See the stats above about the percentage of time you actually have interacting with buyers. It’s not much. All of the action happens between your meetings, when you’re not around.
If you can manage to give them an interactive experience, which they’re able to follow on their own – to learn about your solution, to help make the business case, to bring other people up to speed – you’ve solved one of the biggest problems in B2B.
An email loaded with links and downloads won’t do. Adding meetings also doesn’t solve the problem. Even getting them to play with your product isn’t enough to fill the void. Why? None of that is truly guided; it may even be overwhelming.
GUIDED requires relevant information, available on-demand, personalized to them with a clear path to follow, and it MUST be part of your strategy.
They should be able to refer back to it frequently and get something new based on different stages.
They should be able to share it and cut down the number of internal pitches they have to go through.
And YOU should be able to see all of that happening – all of their selections and anything they share (including who they share something with). Then, when you meet with them live, you can tailor that first conversation in a way that makes it feel a lot more like your traditional 3rd conversation.

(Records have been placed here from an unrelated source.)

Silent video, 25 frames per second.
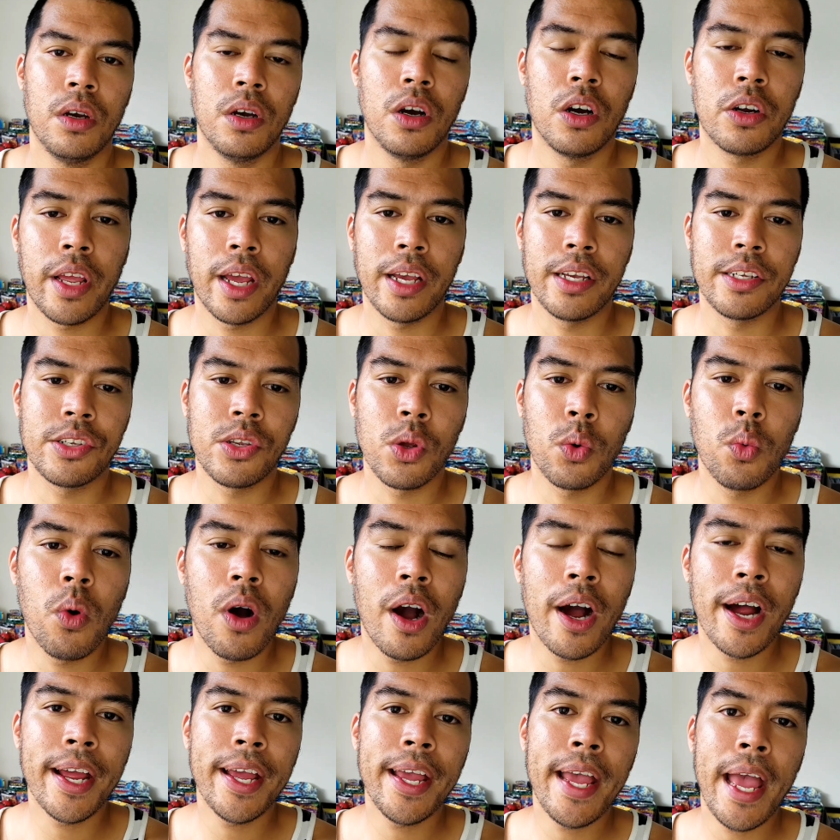Okay, so
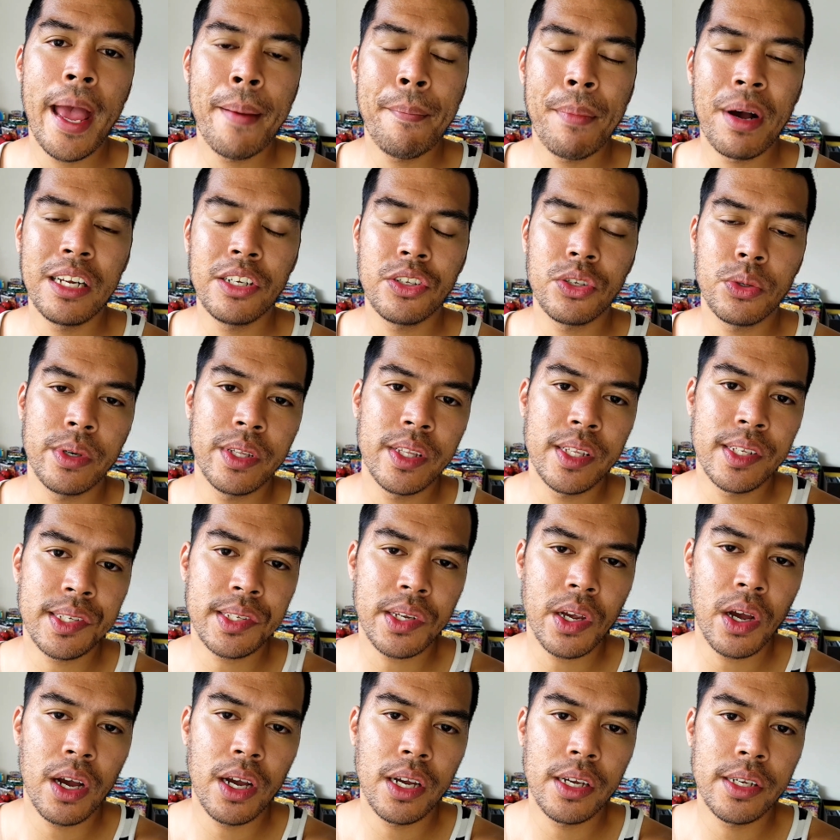why am I doing this,
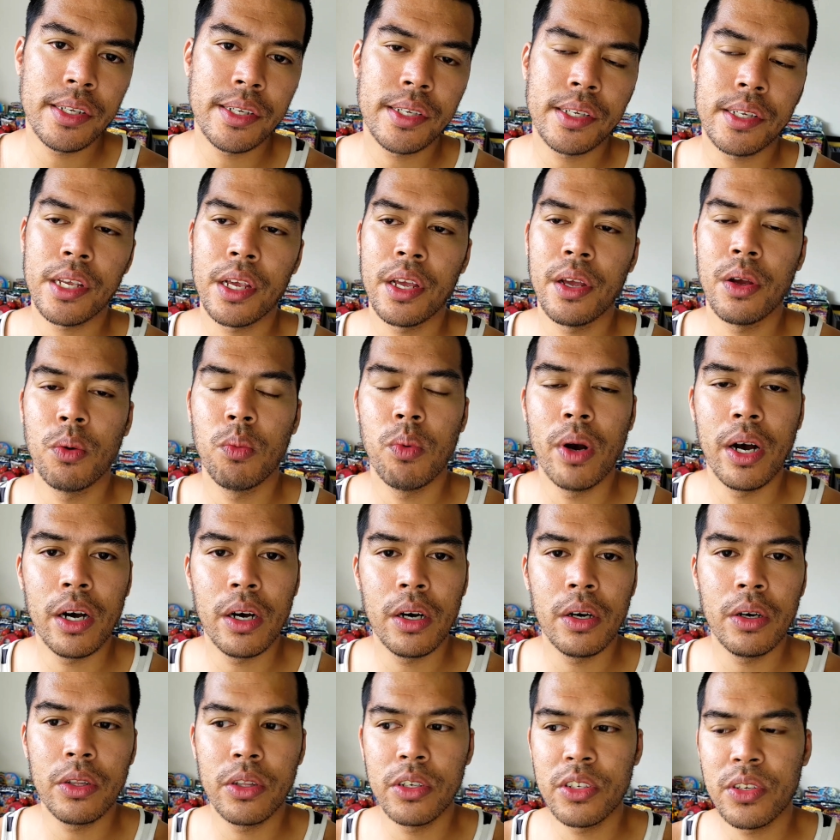guys?
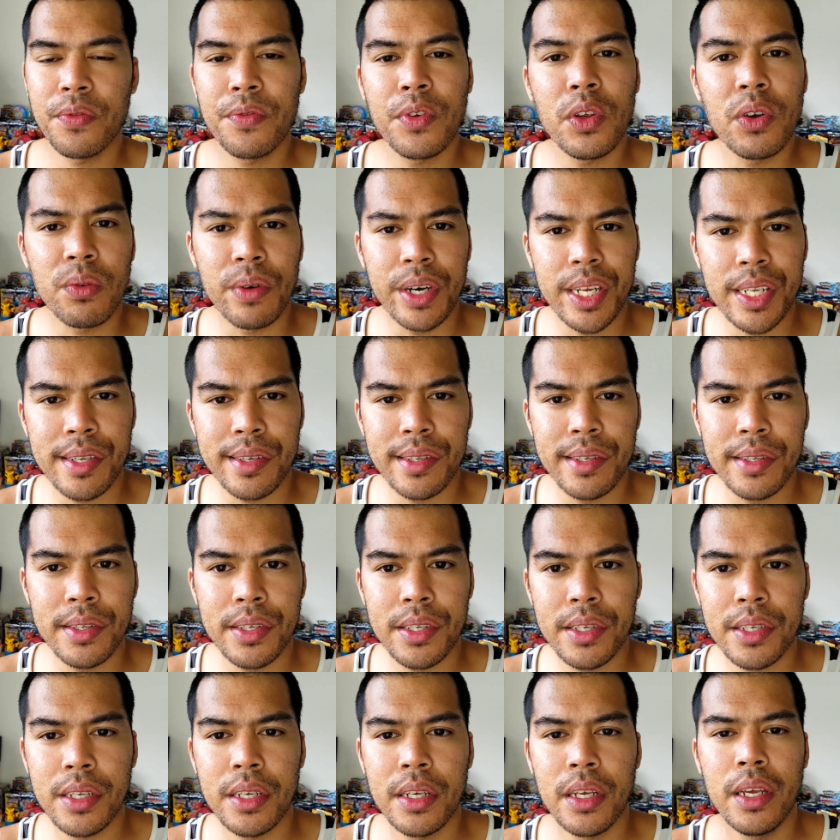Well, there's a few
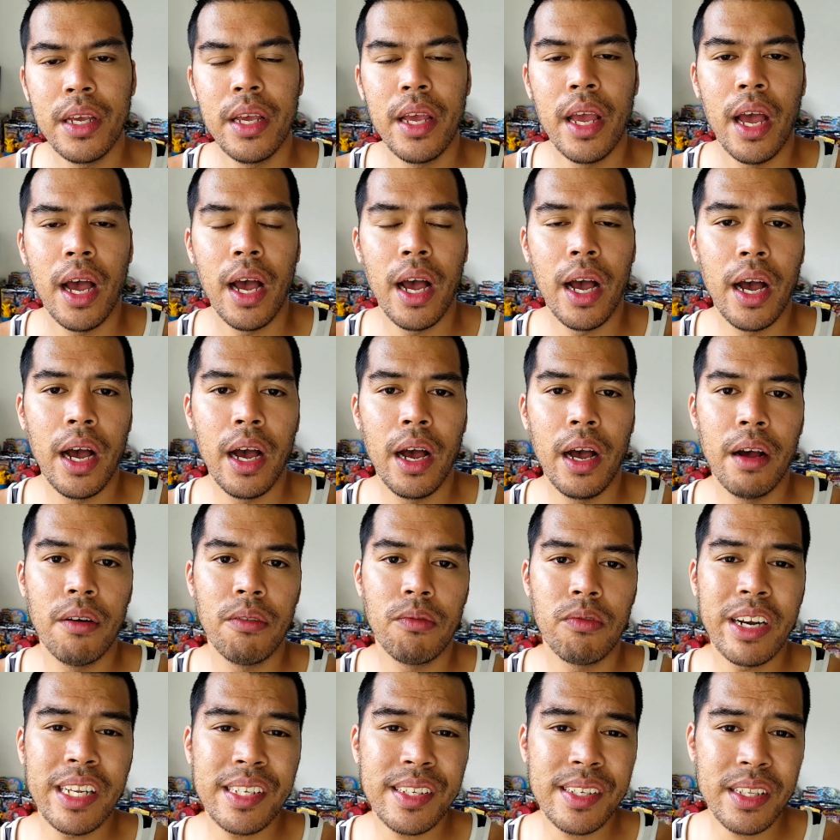reasons.
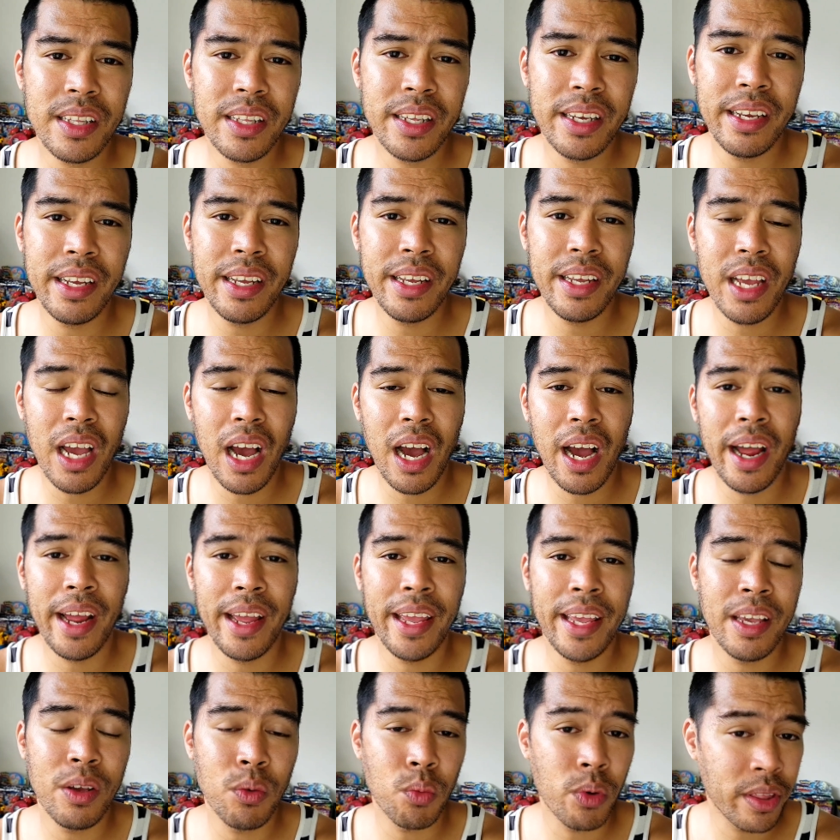Recently, I
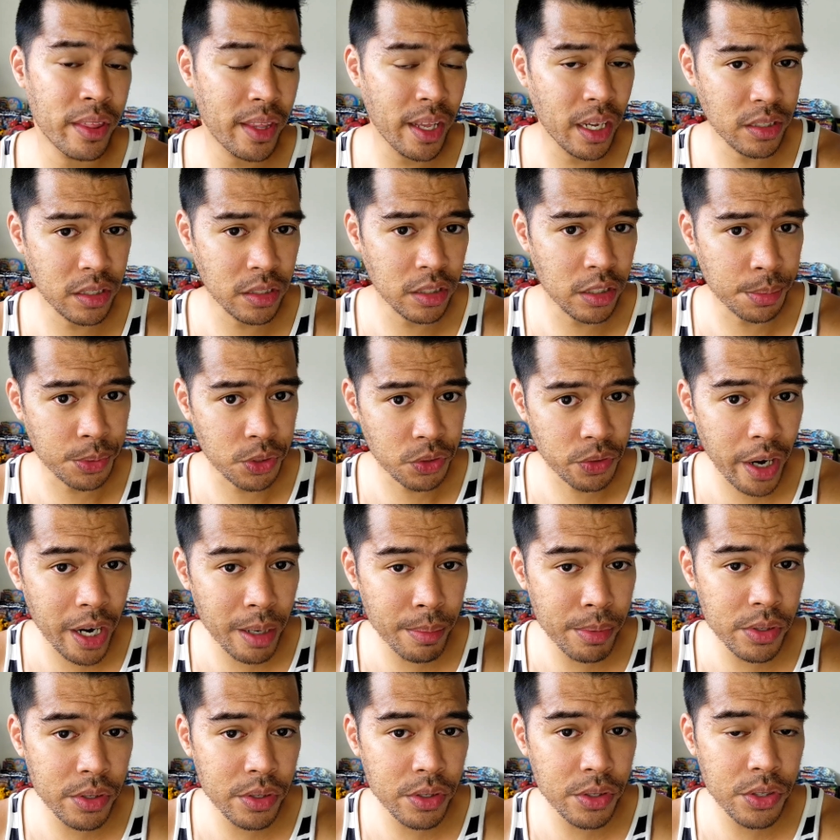hit 1,000
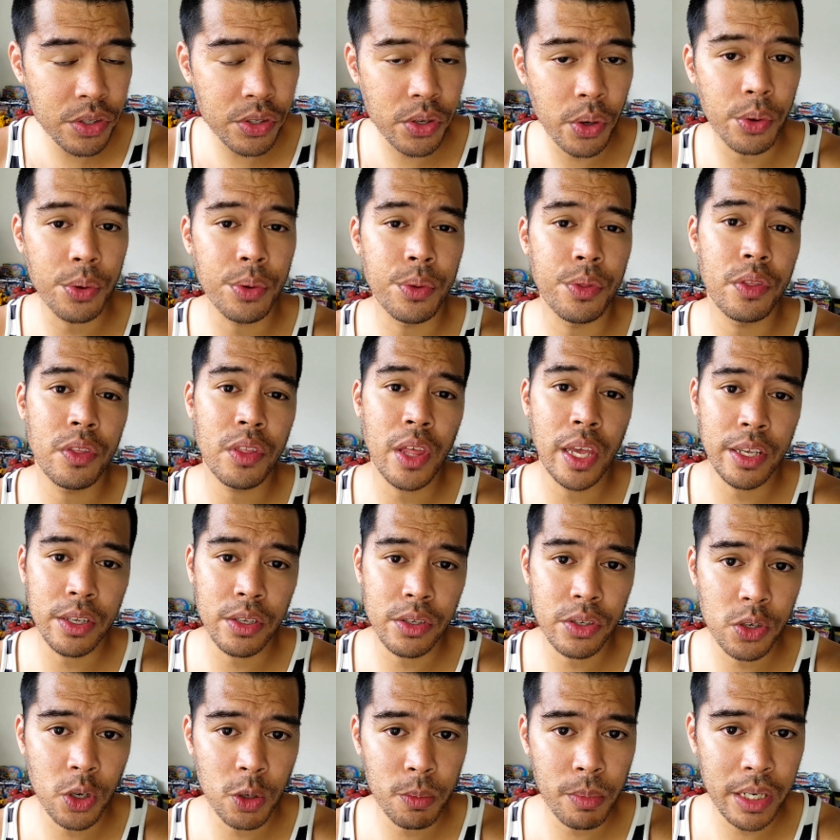subscribers, so thank
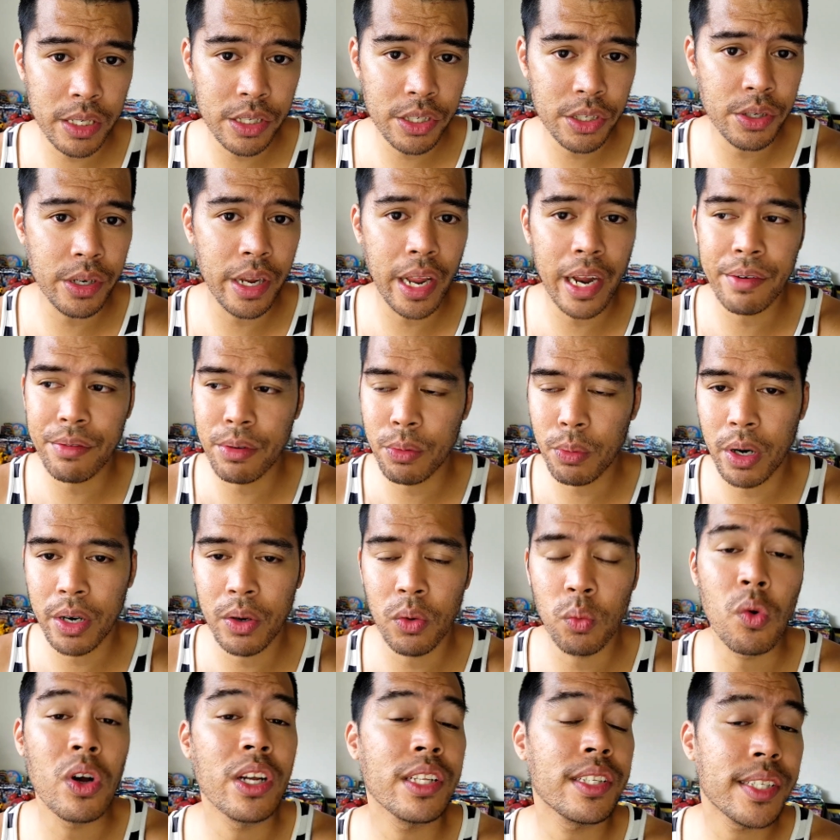you so much to
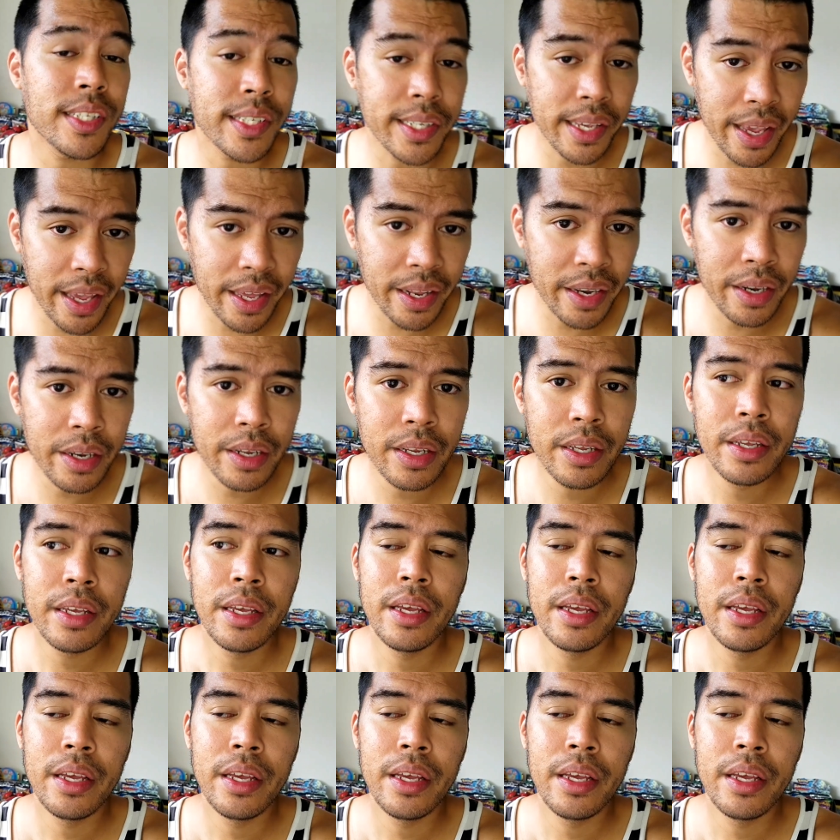everyone once again.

Tying It To The Problem Of The Product Demo Request
The kind of guided approach I’ve laid out above essentially automates stakeholder discovery, uncovers stakeholder priorities and gives buyers a channel for self-service product education.
In a normal complex purchase, getting the same things done is at least a 3 to 4 month endeavor. But it could be condensed down into a week or two.
Product demos remain one of the most important interactions buyers have with a vendor, but more broadly the demand for sales engineers and solution consultants includes requests for technical consultations, POC’s, implementation guides, FAQ documents and quite a bit more.
Buyers want presales resources, so a solution focused on delivering better content and experiences must revolve around – or at least heavily leverage – interactive video product demos.
When Presales is stretched, it creates bottlenecks and affects all aspects of the buying journey. Presales needs to scale in order to better qualify prospects and demand for access to their time.
If you’re able to do that, you’ll unlock the shortest path to enabling buyers and fixing what’s broken.